Data excerpts.
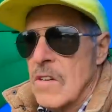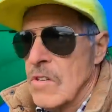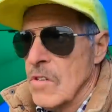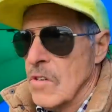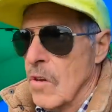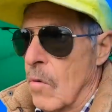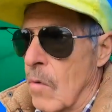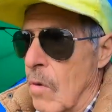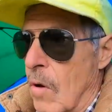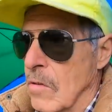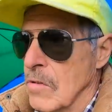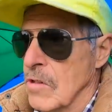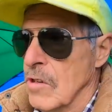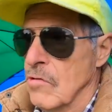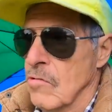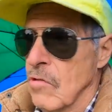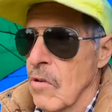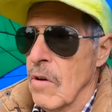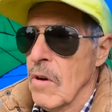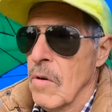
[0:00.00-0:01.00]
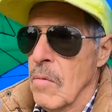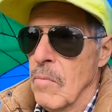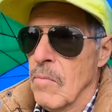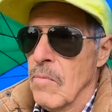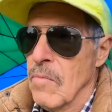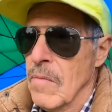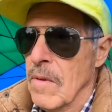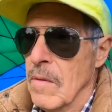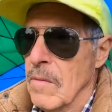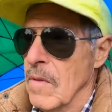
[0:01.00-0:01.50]
So I'm just trying
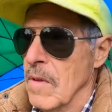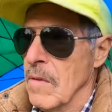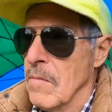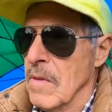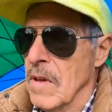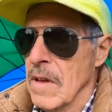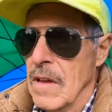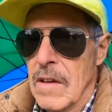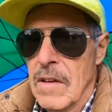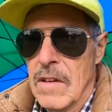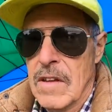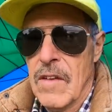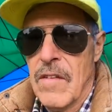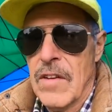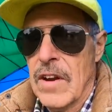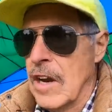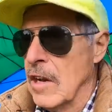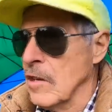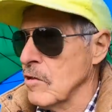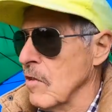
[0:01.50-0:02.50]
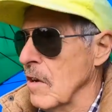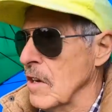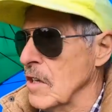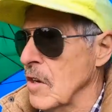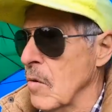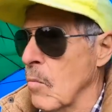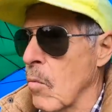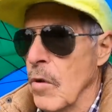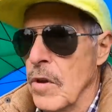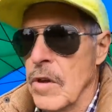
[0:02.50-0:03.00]
to give an
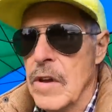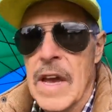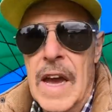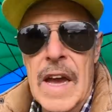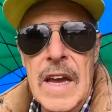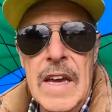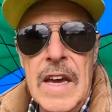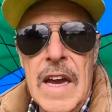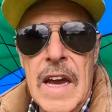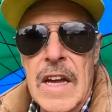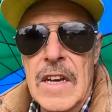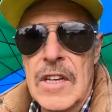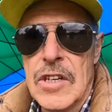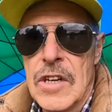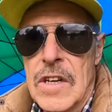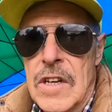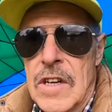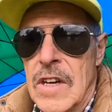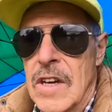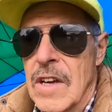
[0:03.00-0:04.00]
illustration of what you can catch.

Requirement. An exact copy of the entries, without any pictures, is what the answer should be.

Output.
[0:00.00-0:01.00]
[0:01.00-0:01.50]
So I'm just trying
[0:01.50-0:02.50]
[0:02.50-0:03.00]
to give an
[0:03.00-0:04.00]
illustration of what you can catch.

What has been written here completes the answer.